The objective of parentage analyses can vary depending on the nature of the study, although a common goal is to correctly assign each and every offspring from a population to its true mother and/or father (Blouin 2003; Jones & Ardren 2003; Jones et al. 2010). If not all putative parents have been sampled, correct assignments and correct exclusions must be distinguished from false assignments (false positive – type I error) and false exclusions (false negative – type II error). In Harrison et al. (2013a) study, we carried out simulations to assess how the number and allelic diversity of microsatellite loci, the proportion of candidate parents sampled and genotyping error could affect the susceptibility of different methods of parentage analysis to type I and type II errors. We showed that the number and diversity of loci were the most important factors defining the accuracy of parentage analyses. We found that full- and pairwise-likelihood methods were systematically better at minimizing type I and type II errors than an exclusion-Bayes theorem approach, although all methods could accurately distinguish correct assignments and correct exclusions with 20 highly diverse loci.

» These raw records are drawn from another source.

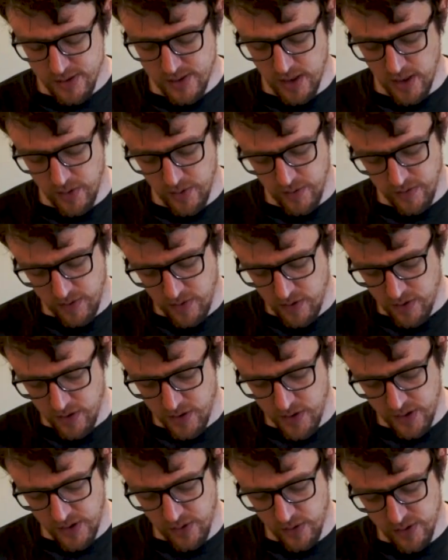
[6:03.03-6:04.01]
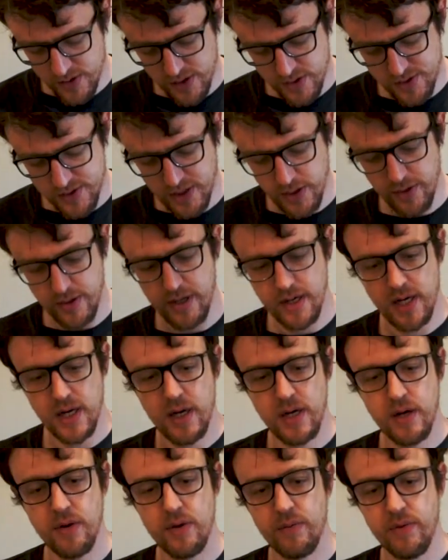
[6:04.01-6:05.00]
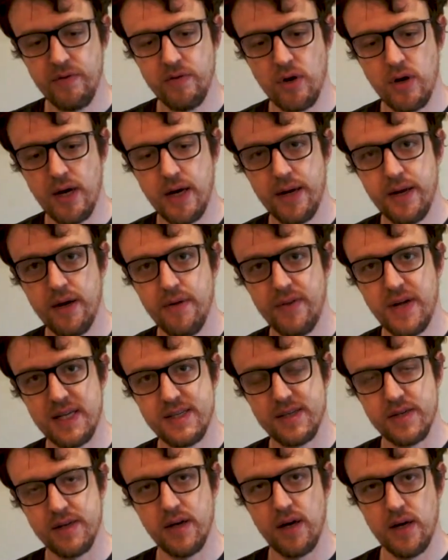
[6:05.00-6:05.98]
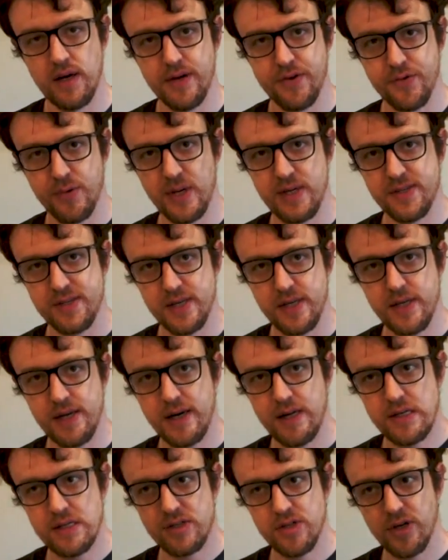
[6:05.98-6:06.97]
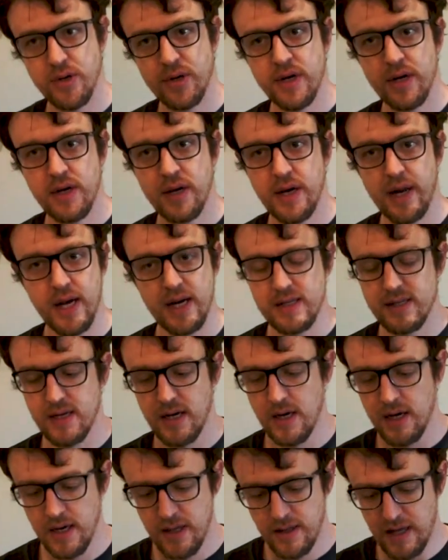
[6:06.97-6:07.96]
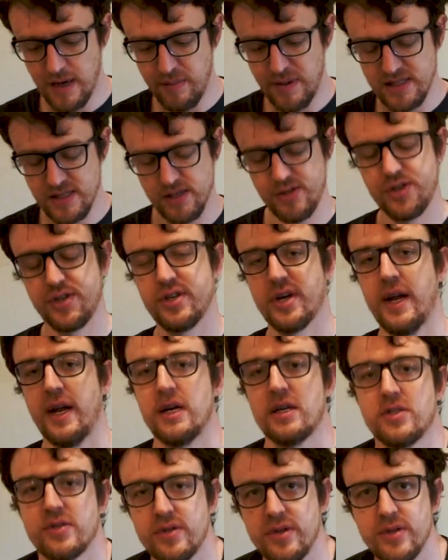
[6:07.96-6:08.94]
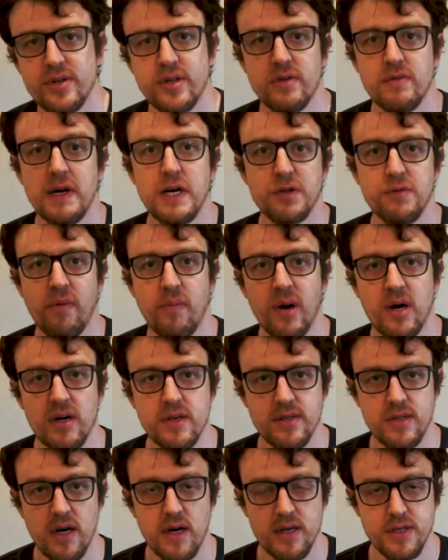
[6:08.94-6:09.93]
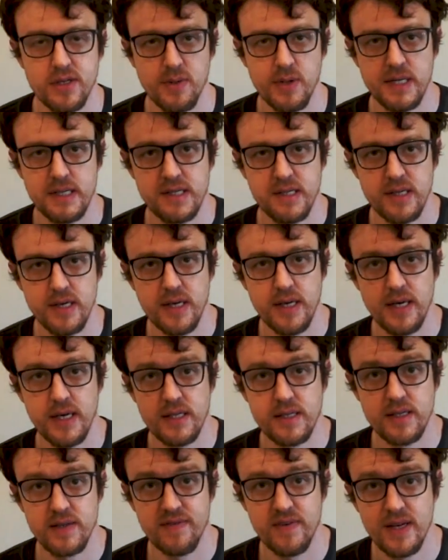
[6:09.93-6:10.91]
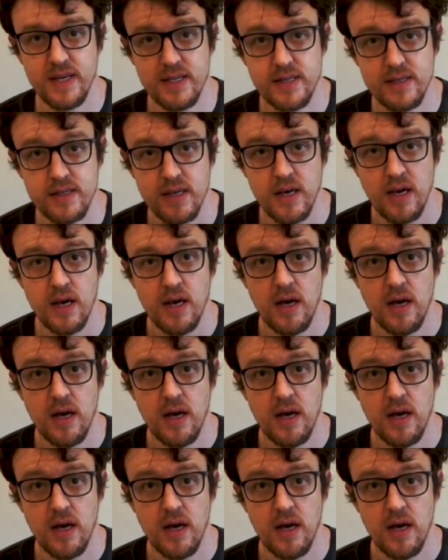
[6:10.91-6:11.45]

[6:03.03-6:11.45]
So you can also see on here, we've got a header. That's an I2C header. So you can connect, that basically just connects through to the Raspberry Pi's I2C interface.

In his comment, Christie (2013) cautions that an error using the exclusion-Bayes theorem approach (Christie 2010) led us to wrongly conclude that this method could not control the rate of false-positive assignments. However, minimizing only false-positive assignments was not the objective of our study and to do so neglects other decision types of single parent assignment tests (Harrison et al. 2013a). We defined accuracy as the ability to distinguish correct assignments and correct exclusions from type I and type II errors; a metric that takes into account all possible decision types in parentage analyses (Harrison et al. 2013a) and is the most relevant to comparative studies. We accept that applying a maximum posterior probability of assignment (alpha) prior to accepting putative parent–offspring pairs, as Christie (2013) has done, can control the number of false-positive assignments and that for many purposes, this may be desirable. However, minimizing the rate of false assignments affects the rate of false exclusions, a trade-off that is contingent on the different objectives of parentage studies. For instance, if the alternative goal is to maximize the number of true parent–offspring pairs that are assigned, setting alpha too low may inadvertently reject a large number of correct parent–offspring relationships.

To fully evaluate the effects of fixing alpha at different arbitrary levels, we reran all 60 simulated scenarios (Harrison et al. 2013a,b) accepting either all putative parent–offspring pairs (α = 1) or only pairs with a probability of being false below 0.01 and 0.05 and analysed the effects of such measures on the accuracy of assignments. Using the same N1000 high-diversity data set with 1% genotyping error as presented in Harrison et al. (2013a), we assessed the performance of each method depending on three potential objectives of parentage analysis: (i) maximize the proportion of assignments that are correct, (ii) maximize the number of true parent–offspring pairs that are identified, (iii) obtain an accurate estimate of the proportion of true parent–offspring pairs that are present in the sample.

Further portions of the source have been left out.